= Celso-Ramón García =

American physician

Celso-Ramón García (1922 – February 1, 2004) was an American physician who specialized in reproductive endocrinology and infertility. He oversaw early clinical trials of the first oral contraceptive pill in Puerto Rican women and later became a professor of human reproduction at the University of Pennsylvania.

==Early life==
Celso-Ramón García was born in 1922 to Spanish immigrants in New York City. He completed an undergraduate degree in chemistry at Queens College and then a medical degree at SUNY Downstate Medical Center, graduating in 1945. After an internship at Norwegian Hospital in Brooklyn, he served in the U.S. Army Medical Corps for two years, working at Valley Forge General Hospital in Phoenixville, Pennsylvania, and at Ladd Air Force Base in Fairbanks, Alaska. In 1948 he returned to Brooklyn, where he completed his residency in obstetrics and gynecology at Cumberland Hospital.

==Career==
In 1953, due to a lack of academic positions in the U.S., García moved to Puerto Rico to take up a position as assistant professor of obstetrics and gynecology at the University of Puerto Rico's newly established medical school. Soon afterwards he was introduced to Gregory Pincus, who with John Rock was preparing to commence clinical trials of the first oral contraceptive pill. Pincus recruited García to oversee the trials of the pill in Puerto Rico, while Rock arranged for García to commence a fellowship in infertility at the Free Hospital for Women in Brookline, Massachusetts.
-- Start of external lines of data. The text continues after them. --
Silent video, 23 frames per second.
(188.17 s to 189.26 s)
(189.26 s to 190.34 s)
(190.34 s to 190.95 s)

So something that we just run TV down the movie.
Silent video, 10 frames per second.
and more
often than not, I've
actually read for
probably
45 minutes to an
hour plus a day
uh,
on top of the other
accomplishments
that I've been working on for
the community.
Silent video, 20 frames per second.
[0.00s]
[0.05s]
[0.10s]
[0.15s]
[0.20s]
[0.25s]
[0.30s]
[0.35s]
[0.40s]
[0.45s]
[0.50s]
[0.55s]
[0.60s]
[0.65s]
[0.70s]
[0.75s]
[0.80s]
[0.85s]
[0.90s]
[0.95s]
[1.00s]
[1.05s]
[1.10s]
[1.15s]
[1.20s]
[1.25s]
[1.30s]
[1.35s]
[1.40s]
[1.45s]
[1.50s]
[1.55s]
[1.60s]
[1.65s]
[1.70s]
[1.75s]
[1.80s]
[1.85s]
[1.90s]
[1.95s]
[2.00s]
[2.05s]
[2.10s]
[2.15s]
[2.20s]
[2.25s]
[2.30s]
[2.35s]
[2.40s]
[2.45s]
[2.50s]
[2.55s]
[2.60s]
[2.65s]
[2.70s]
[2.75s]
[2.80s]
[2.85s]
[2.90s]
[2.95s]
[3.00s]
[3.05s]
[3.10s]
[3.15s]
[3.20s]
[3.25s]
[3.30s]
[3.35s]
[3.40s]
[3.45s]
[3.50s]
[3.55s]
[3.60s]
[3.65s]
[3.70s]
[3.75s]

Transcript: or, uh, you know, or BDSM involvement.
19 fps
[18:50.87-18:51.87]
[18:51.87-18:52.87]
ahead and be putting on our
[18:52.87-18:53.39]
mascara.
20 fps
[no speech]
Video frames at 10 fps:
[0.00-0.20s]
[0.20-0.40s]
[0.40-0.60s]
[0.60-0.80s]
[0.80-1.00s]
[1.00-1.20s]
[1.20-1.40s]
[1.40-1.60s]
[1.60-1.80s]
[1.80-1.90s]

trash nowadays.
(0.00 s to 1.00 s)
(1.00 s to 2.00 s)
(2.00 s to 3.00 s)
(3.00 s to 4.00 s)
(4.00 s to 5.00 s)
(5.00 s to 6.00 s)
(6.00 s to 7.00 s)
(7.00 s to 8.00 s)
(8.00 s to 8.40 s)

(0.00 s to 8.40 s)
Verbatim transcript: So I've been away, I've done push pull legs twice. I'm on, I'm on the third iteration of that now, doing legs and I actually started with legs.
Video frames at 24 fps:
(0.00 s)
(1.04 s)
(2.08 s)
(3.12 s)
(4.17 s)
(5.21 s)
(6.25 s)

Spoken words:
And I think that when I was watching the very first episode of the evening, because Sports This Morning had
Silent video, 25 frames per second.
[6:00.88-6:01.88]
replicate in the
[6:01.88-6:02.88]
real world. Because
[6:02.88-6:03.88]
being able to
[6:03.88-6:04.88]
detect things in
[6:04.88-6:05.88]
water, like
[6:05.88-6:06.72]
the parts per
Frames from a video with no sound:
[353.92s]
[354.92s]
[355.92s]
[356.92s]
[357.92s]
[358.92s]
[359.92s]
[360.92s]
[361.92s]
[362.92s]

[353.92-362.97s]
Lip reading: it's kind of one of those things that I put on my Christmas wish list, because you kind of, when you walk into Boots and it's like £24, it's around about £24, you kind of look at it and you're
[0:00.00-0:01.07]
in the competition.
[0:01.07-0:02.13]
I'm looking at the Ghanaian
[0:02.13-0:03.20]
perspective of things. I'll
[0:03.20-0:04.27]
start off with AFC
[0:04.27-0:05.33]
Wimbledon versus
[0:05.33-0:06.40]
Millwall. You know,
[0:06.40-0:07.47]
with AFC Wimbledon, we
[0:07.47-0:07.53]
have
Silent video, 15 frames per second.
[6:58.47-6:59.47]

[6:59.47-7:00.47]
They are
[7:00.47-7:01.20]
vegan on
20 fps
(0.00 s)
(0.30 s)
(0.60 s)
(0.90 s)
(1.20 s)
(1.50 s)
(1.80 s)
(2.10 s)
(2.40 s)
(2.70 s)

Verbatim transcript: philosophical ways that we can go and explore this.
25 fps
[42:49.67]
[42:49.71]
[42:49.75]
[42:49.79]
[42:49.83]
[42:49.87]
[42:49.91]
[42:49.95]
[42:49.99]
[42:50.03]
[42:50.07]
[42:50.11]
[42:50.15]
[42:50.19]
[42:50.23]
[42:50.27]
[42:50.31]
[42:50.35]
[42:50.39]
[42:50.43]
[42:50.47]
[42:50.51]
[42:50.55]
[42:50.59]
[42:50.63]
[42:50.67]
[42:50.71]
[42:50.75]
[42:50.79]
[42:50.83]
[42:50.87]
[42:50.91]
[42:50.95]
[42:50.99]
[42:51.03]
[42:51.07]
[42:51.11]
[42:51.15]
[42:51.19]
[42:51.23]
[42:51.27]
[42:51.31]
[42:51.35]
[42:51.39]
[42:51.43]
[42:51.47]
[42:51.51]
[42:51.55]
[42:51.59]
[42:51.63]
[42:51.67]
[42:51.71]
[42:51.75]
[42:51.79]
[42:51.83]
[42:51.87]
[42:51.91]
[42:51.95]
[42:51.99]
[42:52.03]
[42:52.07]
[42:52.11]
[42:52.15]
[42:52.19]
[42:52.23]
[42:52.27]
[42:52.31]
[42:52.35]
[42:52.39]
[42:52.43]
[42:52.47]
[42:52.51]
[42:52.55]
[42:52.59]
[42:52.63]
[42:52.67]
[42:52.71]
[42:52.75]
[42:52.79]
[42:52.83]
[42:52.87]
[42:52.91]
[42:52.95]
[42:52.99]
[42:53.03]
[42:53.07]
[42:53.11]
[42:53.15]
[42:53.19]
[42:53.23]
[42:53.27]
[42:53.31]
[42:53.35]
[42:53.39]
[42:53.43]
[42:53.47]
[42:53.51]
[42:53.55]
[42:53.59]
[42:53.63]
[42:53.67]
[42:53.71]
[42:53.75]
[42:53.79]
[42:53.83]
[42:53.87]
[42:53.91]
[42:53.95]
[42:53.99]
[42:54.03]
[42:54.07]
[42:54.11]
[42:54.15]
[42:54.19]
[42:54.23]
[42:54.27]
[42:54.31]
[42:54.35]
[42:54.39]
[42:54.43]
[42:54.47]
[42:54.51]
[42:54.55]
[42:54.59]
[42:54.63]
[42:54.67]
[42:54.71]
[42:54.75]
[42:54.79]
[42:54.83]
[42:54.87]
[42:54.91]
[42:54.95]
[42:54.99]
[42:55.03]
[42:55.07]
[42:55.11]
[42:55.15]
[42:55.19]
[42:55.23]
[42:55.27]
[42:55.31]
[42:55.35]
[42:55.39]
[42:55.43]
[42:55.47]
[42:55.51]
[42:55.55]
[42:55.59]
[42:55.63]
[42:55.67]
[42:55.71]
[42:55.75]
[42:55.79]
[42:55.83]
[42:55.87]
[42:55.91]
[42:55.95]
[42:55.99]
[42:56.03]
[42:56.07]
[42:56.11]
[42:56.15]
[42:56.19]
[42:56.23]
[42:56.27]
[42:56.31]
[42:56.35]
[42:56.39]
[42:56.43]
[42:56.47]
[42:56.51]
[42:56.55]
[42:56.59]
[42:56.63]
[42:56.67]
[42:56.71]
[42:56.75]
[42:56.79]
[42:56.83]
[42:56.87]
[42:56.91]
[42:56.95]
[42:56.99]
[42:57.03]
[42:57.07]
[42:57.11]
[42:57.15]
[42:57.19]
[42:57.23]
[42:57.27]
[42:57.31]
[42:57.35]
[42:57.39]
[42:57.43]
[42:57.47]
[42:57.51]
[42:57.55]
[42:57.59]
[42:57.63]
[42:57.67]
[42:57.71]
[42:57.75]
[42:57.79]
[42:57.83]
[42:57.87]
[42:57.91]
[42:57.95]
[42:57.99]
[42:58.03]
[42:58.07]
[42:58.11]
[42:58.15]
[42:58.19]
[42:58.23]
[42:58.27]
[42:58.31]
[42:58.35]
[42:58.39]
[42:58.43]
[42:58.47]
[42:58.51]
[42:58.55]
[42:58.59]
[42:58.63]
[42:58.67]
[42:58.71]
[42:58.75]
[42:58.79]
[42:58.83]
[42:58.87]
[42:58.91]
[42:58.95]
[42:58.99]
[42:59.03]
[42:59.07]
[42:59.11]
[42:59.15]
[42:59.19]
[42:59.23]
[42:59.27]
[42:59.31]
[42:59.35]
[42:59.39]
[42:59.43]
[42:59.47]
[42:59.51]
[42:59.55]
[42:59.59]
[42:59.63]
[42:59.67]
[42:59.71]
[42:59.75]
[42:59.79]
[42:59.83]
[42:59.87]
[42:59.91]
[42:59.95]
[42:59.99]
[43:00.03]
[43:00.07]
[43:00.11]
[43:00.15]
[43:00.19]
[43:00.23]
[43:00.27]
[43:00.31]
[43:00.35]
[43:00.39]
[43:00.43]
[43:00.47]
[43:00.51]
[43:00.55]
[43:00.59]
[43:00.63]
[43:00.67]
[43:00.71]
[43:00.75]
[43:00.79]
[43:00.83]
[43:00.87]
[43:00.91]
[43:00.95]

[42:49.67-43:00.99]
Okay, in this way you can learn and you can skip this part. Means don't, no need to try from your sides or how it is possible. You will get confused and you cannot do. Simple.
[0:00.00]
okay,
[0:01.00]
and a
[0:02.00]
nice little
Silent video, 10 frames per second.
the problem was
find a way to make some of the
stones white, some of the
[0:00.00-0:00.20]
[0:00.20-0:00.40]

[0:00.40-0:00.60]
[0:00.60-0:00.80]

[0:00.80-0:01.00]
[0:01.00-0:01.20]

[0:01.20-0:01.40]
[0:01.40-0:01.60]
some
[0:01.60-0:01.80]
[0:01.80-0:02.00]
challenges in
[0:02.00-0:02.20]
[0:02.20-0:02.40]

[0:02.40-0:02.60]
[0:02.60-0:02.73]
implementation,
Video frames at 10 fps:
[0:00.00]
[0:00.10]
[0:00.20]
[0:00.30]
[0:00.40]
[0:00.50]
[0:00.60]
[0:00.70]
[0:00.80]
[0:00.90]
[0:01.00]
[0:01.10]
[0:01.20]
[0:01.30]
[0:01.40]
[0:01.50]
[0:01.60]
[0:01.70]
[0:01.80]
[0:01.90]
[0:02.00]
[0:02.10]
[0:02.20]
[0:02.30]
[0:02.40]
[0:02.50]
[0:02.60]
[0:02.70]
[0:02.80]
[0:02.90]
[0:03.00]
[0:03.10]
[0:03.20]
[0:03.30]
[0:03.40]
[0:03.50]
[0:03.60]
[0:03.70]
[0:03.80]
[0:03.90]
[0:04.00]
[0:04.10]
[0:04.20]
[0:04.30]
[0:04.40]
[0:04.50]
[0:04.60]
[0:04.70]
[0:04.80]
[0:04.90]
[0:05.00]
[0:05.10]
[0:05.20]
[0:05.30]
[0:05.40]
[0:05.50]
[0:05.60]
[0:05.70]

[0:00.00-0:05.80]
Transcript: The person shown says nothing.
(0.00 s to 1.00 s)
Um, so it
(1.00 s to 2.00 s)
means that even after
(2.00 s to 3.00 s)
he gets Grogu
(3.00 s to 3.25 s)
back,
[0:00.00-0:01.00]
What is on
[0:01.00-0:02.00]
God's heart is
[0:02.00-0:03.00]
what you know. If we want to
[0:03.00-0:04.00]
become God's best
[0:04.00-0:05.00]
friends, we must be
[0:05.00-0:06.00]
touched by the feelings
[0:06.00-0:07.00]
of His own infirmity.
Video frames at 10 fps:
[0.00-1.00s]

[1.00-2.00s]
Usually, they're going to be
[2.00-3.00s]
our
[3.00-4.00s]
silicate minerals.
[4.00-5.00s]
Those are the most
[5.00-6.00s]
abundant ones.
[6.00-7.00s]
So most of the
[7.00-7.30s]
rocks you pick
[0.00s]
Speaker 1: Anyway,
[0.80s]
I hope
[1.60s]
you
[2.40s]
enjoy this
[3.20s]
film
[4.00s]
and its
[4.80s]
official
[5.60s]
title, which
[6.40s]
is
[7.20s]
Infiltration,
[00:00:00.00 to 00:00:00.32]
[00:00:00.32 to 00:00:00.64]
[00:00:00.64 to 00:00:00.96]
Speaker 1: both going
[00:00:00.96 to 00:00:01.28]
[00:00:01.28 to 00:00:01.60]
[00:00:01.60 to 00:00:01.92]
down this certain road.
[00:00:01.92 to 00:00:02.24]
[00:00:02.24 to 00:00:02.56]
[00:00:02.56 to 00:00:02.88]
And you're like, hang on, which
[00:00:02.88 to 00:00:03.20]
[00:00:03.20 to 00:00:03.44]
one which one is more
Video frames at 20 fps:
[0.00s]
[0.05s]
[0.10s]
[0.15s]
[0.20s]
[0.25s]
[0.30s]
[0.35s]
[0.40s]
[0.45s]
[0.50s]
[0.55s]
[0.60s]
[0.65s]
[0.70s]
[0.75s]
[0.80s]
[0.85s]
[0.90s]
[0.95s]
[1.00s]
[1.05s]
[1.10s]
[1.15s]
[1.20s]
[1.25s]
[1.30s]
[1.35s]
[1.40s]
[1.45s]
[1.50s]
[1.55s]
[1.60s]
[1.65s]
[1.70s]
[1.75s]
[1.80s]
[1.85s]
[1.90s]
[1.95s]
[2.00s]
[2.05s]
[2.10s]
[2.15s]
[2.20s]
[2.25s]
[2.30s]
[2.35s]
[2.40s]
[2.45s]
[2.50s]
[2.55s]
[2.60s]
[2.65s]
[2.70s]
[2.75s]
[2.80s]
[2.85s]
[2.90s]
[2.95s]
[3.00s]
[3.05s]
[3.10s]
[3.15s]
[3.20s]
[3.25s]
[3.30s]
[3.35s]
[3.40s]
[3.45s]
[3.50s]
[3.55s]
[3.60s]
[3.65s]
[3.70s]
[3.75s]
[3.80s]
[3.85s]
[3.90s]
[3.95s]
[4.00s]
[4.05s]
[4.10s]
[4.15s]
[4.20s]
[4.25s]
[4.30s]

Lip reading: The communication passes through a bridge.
He soon moved to Boston to work at Harvard Medical School with Rock, commuting frequently to Puerto Rico to manage the contraceptive pill trials. Rock and García moved their practice briefly to Faulkner Hospital before returning to the Free Hospital for Women. García was hired by Pincus as a senior scientist at the Worcester Foundation for Biomedical Research in 1960 and became chief of the infertility clinic at Massachusetts General Hospital in 1962. Although the Puerto Rican oral contraceptive trials had finished by this time, García continued to visit Puerto Rico regularly to perform post-trial surveillance on women who had participated in the trial and through this process published important research on long-term side effects of the pill and how well it was accepted by patients.

García left Boston for Pennsylvania in 1965, when he was appointed chair of the obstetrics and gynecology department at the University of Pennsylvania. In Pennsylvania, he pioneered what he called "conservational surgery" for fallopian tube defects, which in the pre-IVF era was the only fertility-preserving treatment for women with tubal disease. After a sabbatical in Germany with Kurt Semm, García established one of the first programs for minimally invasive laparoscopic surgery in the United States. He also used a novel approach to prevent intra-abdominal adhesions: intraperitoneal corticosteroids and antihistamines. He served on the faculty of the University of Pennsylvania for 39 years, ultimately in the position of William Shippen, Jr. Professor of Human Reproduction.

==Affiliations==
García served as president of the American Society for Reproductive Medicine, the American Association of Planned Parenthood Physicians, the National Medical Committees of Planned Parenthood of America, and the Society of Reproductive Surgeons. He was a fellow of the American College of Surgeons.

==Death==
García died from cardiovascular disease on February 1, 2004, in Boston, four weeks after his wife, Shirley Stoddard, had died. The Celso-Ramón García Professorship of Obstetrics & Gynecology was established at the Perelman School of Medicine at the University of Pennsylvania in 1994.